● **Goal of the exercise**: What you write should be an exact repeat of the lines from the one with "[2:41.11-2:41.59]" through the final line below, minus the pictures.

● **Dataset**:
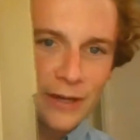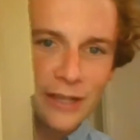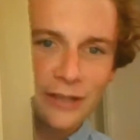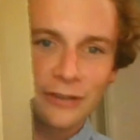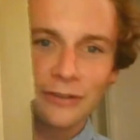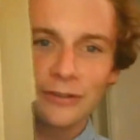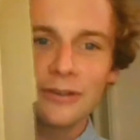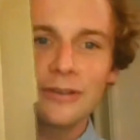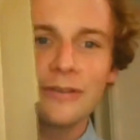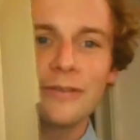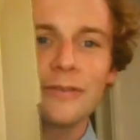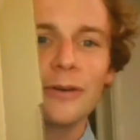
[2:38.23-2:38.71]
So
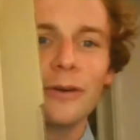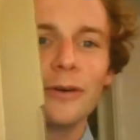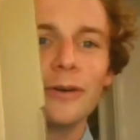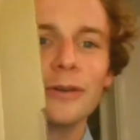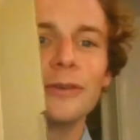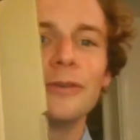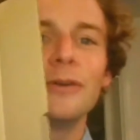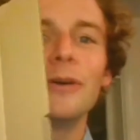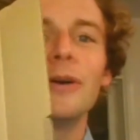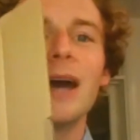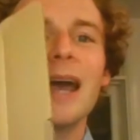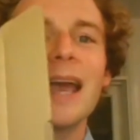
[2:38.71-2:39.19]
you've got
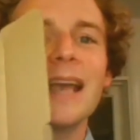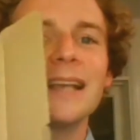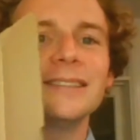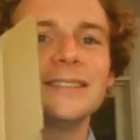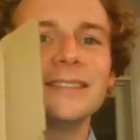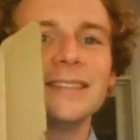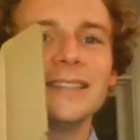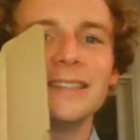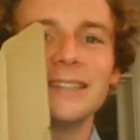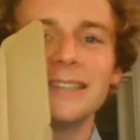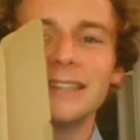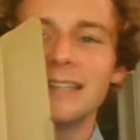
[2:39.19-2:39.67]
your
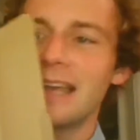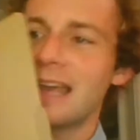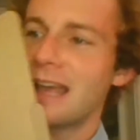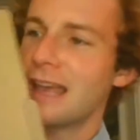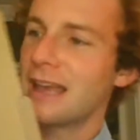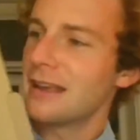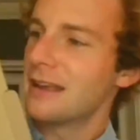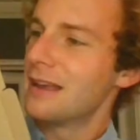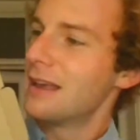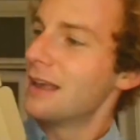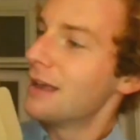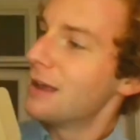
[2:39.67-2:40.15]
ACCA
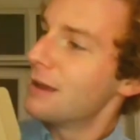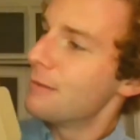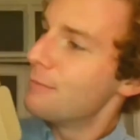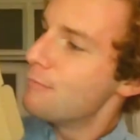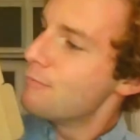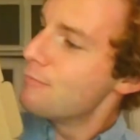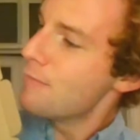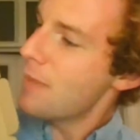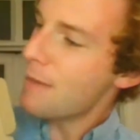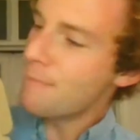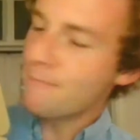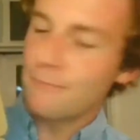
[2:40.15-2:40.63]

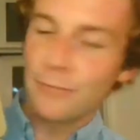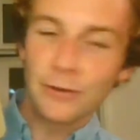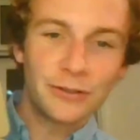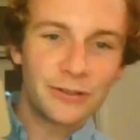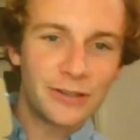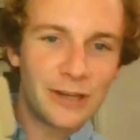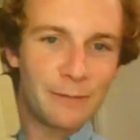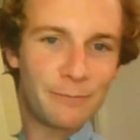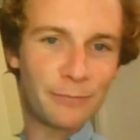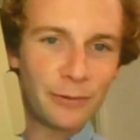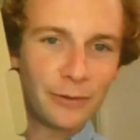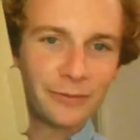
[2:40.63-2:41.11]

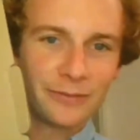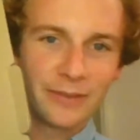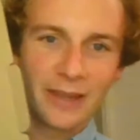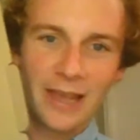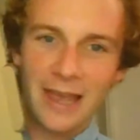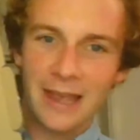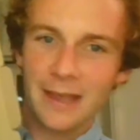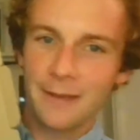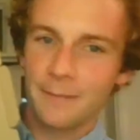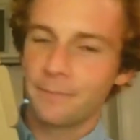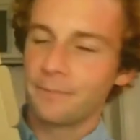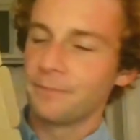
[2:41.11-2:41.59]
membership on there.
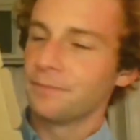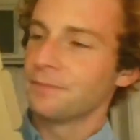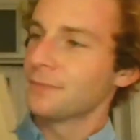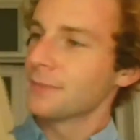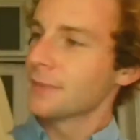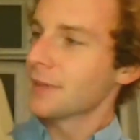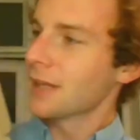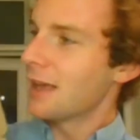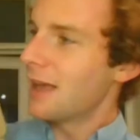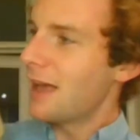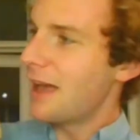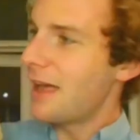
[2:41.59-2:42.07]

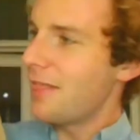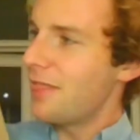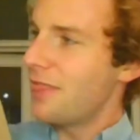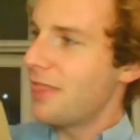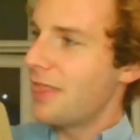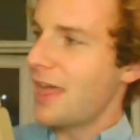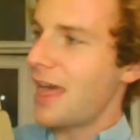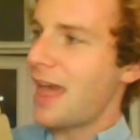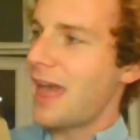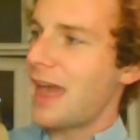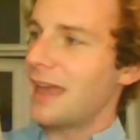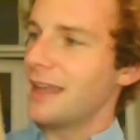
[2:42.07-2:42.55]
And
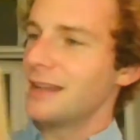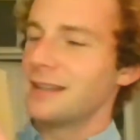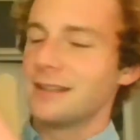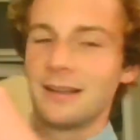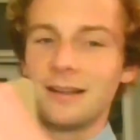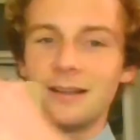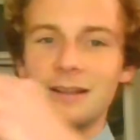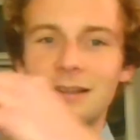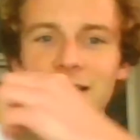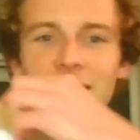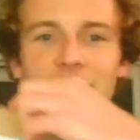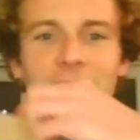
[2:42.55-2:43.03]
then,
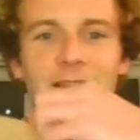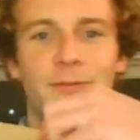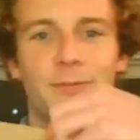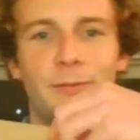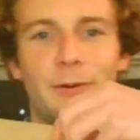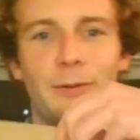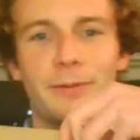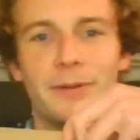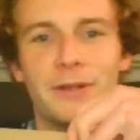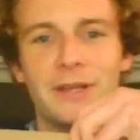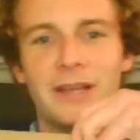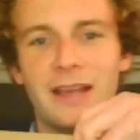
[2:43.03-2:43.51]
let's pop
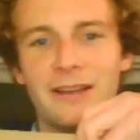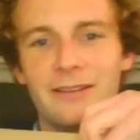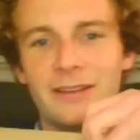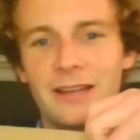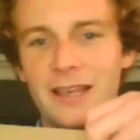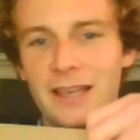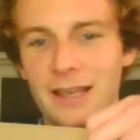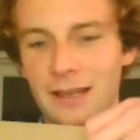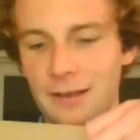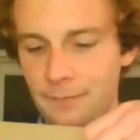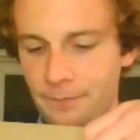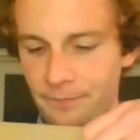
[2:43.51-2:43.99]
it down here.
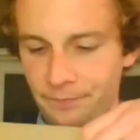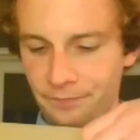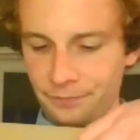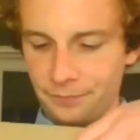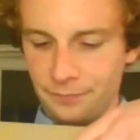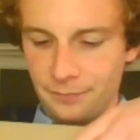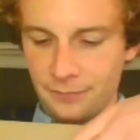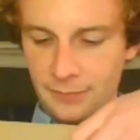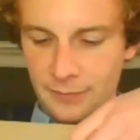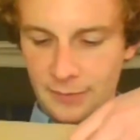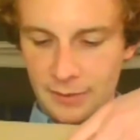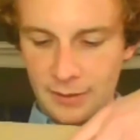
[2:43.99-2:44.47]

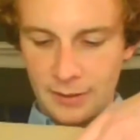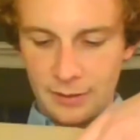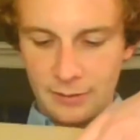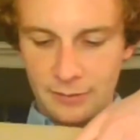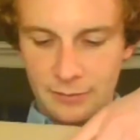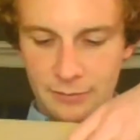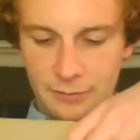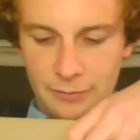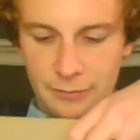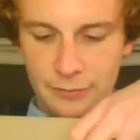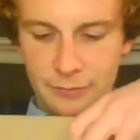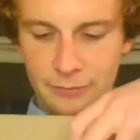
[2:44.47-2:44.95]

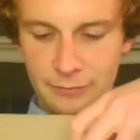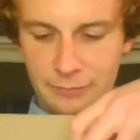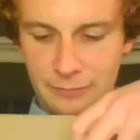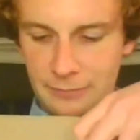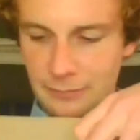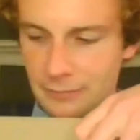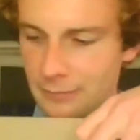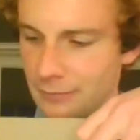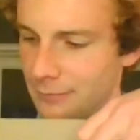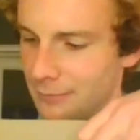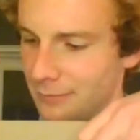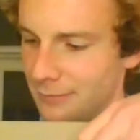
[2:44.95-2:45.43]
Oh,
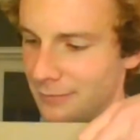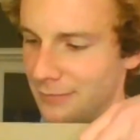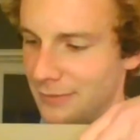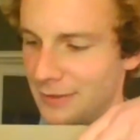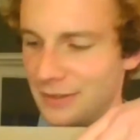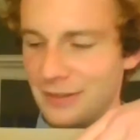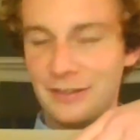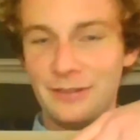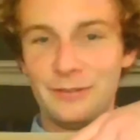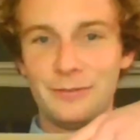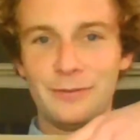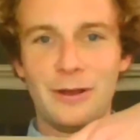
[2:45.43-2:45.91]
this
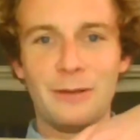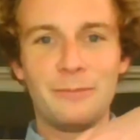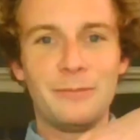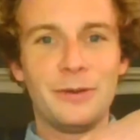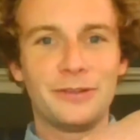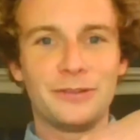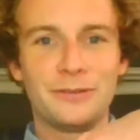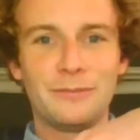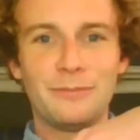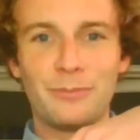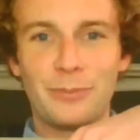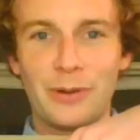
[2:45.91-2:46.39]
is where I
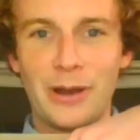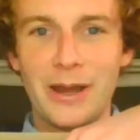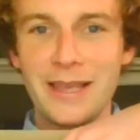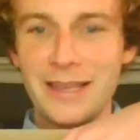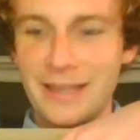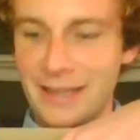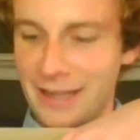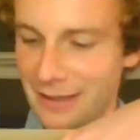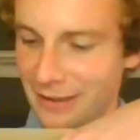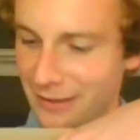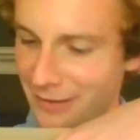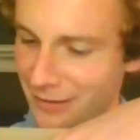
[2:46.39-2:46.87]
mustn't break
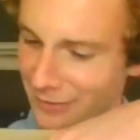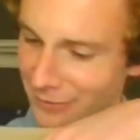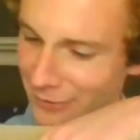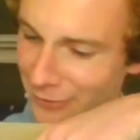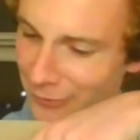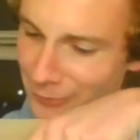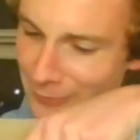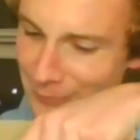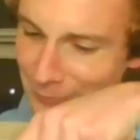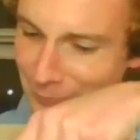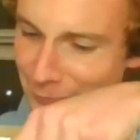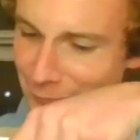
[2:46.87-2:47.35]
it on
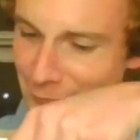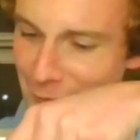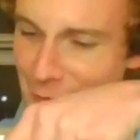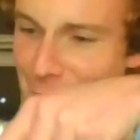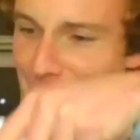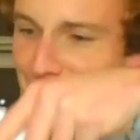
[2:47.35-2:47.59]
film.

● **Result below**:
[2:41.11-2:41.59]
membership on there.
[2:41.59-2:42.07]

[2:42.07-2:42.55]
And
[2:42.55-2:43.03]
then,
[2:43.03-2:43.51]
let's pop
[2:43.51-2:43.99]
it down here.
[2:43.99-2:44.47]

[2:44.47-2:44.95]

[2:44.95-2:45.43]
Oh,
[2:45.43-2:45.91]
this
[2:45.91-2:46.39]
is where I
[2:46.39-2:46.87]
mustn't break
[2:46.87-2:47.35]
it on
[2:47.35-2:47.59]
film.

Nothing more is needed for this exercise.